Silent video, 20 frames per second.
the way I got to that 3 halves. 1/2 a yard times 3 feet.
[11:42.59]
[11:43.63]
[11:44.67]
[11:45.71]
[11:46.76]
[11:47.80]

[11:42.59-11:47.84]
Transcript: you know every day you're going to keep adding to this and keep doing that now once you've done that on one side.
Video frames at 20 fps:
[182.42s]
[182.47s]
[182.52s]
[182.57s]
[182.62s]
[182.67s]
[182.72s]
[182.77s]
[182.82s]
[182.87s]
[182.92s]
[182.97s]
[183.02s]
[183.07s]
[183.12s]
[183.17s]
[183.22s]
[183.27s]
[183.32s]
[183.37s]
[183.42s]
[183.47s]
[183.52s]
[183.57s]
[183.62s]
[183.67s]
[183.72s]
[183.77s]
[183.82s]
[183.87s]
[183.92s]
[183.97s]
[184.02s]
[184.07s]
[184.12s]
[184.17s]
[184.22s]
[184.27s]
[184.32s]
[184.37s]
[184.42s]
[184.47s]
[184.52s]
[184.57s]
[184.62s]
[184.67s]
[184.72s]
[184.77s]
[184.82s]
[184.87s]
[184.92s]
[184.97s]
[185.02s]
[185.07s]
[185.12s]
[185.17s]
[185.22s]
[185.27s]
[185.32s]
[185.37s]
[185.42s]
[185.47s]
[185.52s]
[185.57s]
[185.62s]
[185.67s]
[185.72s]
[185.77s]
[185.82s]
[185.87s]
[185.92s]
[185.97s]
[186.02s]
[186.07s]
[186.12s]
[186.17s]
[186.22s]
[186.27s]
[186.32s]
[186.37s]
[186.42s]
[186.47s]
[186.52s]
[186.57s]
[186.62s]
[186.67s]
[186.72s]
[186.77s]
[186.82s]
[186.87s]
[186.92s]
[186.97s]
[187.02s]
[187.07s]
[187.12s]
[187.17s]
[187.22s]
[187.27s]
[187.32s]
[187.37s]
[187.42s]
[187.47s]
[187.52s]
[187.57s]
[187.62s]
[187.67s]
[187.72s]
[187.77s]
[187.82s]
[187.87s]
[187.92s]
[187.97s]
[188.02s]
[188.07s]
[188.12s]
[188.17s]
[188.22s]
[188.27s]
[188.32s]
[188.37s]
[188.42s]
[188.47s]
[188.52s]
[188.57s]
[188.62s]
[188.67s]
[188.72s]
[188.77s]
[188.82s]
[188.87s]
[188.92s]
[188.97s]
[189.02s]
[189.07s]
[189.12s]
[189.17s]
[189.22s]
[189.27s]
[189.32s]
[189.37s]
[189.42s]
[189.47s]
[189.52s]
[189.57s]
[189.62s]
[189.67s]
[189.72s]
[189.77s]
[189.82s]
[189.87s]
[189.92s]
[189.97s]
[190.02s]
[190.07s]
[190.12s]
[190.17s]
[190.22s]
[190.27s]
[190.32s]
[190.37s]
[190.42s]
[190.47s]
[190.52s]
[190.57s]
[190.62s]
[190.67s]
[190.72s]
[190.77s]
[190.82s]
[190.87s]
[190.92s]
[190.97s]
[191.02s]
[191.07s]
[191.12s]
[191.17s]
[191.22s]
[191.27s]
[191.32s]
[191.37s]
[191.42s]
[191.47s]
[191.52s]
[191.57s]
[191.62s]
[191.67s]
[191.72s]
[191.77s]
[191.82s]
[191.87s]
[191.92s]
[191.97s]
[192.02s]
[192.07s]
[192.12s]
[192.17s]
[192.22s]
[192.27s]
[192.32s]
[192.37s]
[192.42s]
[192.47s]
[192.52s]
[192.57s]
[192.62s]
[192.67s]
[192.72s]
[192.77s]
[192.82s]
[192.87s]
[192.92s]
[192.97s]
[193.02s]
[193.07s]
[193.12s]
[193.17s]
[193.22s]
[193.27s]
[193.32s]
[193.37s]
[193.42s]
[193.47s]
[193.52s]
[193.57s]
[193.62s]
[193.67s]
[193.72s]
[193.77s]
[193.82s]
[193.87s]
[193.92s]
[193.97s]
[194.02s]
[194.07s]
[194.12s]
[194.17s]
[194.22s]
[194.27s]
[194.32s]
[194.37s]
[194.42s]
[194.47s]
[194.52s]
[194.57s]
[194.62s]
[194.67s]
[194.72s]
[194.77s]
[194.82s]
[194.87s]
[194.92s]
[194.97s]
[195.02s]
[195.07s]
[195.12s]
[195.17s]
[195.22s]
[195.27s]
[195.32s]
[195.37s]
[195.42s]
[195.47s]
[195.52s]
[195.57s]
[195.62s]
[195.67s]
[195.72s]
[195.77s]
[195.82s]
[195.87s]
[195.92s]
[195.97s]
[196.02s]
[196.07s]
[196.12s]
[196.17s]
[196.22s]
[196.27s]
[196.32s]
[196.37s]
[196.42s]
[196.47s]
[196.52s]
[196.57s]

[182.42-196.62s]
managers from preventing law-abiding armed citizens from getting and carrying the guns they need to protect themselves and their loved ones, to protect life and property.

________________________

__ASSIGNED TASK__.
Repeat the whole of the data above exactly as it appears.

__PROBLEM SOLUTION__.
Silent video, 20 frames per second.
the way I got to that 3 halves. 1/2 a yard times 3 feet.
[11:42.59]
[11:43.63]
[11:44.67]
[11:45.71]
[11:46.76]
[11:47.80]

[11:42.59-11:47.84]
Transcript: you know every day you're going to keep adding to this and keep doing that now once you've done that on one side.
Video frames at 20 fps:
[182.42s]
[182.47s]
[182.52s]
[182.57s]
[182.62s]
[182.67s]
[182.72s]
[182.77s]
[182.82s]
[182.87s]
[182.92s]
[182.97s]
[183.02s]
[183.07s]
[183.12s]
[183.17s]
[183.22s]
[183.27s]
[183.32s]
[183.37s]
[183.42s]
[183.47s]
[183.52s]
[183.57s]
[183.62s]
[183.67s]
[183.72s]
[183.77s]
[183.82s]
[183.87s]
[183.92s]
[183.97s]
[184.02s]
[184.07s]
[184.12s]
[184.17s]
[184.22s]
[184.27s]
[184.32s]
[184.37s]
[184.42s]
[184.47s]
[184.52s]
[184.57s]
[184.62s]
[184.67s]
[184.72s]
[184.77s]
[184.82s]
[184.87s]
[184.92s]
[184.97s]
[185.02s]
[185.07s]
[185.12s]
[185.17s]
[185.22s]
[185.27s]
[185.32s]
[185.37s]
[185.42s]
[185.47s]
[185.52s]
[185.57s]
[185.62s]
[185.67s]
[185.72s]
[185.77s]
[185.82s]
[185.87s]
[185.92s]
[185.97s]
[186.02s]
[186.07s]
[186.12s]
[186.17s]
[186.22s]
[186.27s]
[186.32s]
[186.37s]
[186.42s]
[186.47s]
[186.52s]
[186.57s]
[186.62s]
[186.67s]
[186.72s]
[186.77s]
[186.82s]
[186.87s]
[186.92s]
[186.97s]
[187.02s]
[187.07s]
[187.12s]
[187.17s]
[187.22s]
[187.27s]
[187.32s]
[187.37s]
[187.42s]
[187.47s]
[187.52s]
[187.57s]
[187.62s]
[187.67s]
[187.72s]
[187.77s]
[187.82s]
[187.87s]
[187.92s]
[187.97s]
[188.02s]
[188.07s]
[188.12s]
[188.17s]
[188.22s]
[188.27s]
[188.32s]
[188.37s]
[188.42s]
[188.47s]
[188.52s]
[188.57s]
[188.62s]
[188.67s]
[188.72s]
[188.77s]
[188.82s]
[188.87s]
[188.92s]
[188.97s]
[189.02s]
[189.07s]
[189.12s]
[189.17s]
[189.22s]
[189.27s]
[189.32s]
[189.37s]
[189.42s]
[189.47s]
[189.52s]
[189.57s]
[189.62s]
[189.67s]
[189.72s]
[189.77s]
[189.82s]
[189.87s]
[189.92s]
[189.97s]
[190.02s]
[190.07s]
[190.12s]
[190.17s]
[190.22s]
[190.27s]
[190.32s]
[190.37s]
[190.42s]
[190.47s]
[190.52s]
[190.57s]
[190.62s]
[190.67s]
[190.72s]
[190.77s]
[190.82s]
[190.87s]
[190.92s]
[190.97s]
[191.02s]
[191.07s]
[191.12s]
[191.17s]
[191.22s]
[191.27s]
[191.32s]
[191.37s]
[191.42s]
[191.47s]
[191.52s]
[191.57s]
[191.62s]
[191.67s]
[191.72s]
[191.77s]
[191.82s]
[191.87s]
[191.92s]
[191.97s]
[192.02s]
[192.07s]
[192.12s]
[192.17s]
[192.22s]
[192.27s]
[192.32s]
[192.37s]
[192.42s]
[192.47s]
[192.52s]
[192.57s]
[192.62s]
[192.67s]
[192.72s]
[192.77s]
[192.82s]
[192.87s]
[192.92s]
[192.97s]
[193.02s]
[193.07s]
[193.12s]
[193.17s]
[193.22s]
[193.27s]
[193.32s]
[193.37s]
[193.42s]
[193.47s]
[193.52s]
[193.57s]
[193.62s]
[193.67s]
[193.72s]
[193.77s]
[193.82s]
[193.87s]
[193.92s]
[193.97s]
[194.02s]
[194.07s]
[194.12s]
[194.17s]
[194.22s]
[194.27s]
[194.32s]
[194.37s]
[194.42s]
[194.47s]
[194.52s]
[194.57s]
[194.62s]
[194.67s]
[194.72s]
[194.77s]
[194.82s]
[194.87s]
[194.92s]
[194.97s]
[195.02s]
[195.07s]
[195.12s]
[195.17s]
[195.22s]
[195.27s]
[195.32s]
[195.37s]
[195.42s]
[195.47s]
[195.52s]
[195.57s]
[195.62s]
[195.67s]
[195.72s]
[195.77s]
[195.82s]
[195.87s]
[195.92s]
[195.97s]
[196.02s]
[196.07s]
[196.12s]
[196.17s]
[196.22s]
[196.27s]
[196.32s]
[196.37s]
[196.42s]
[196.47s]
[196.52s]
[196.57s]

[182.42-196.62s]
managers from preventing law-abiding armed citizens from getting and carrying the guns they need to protect themselves and their loved ones, to protect life and property.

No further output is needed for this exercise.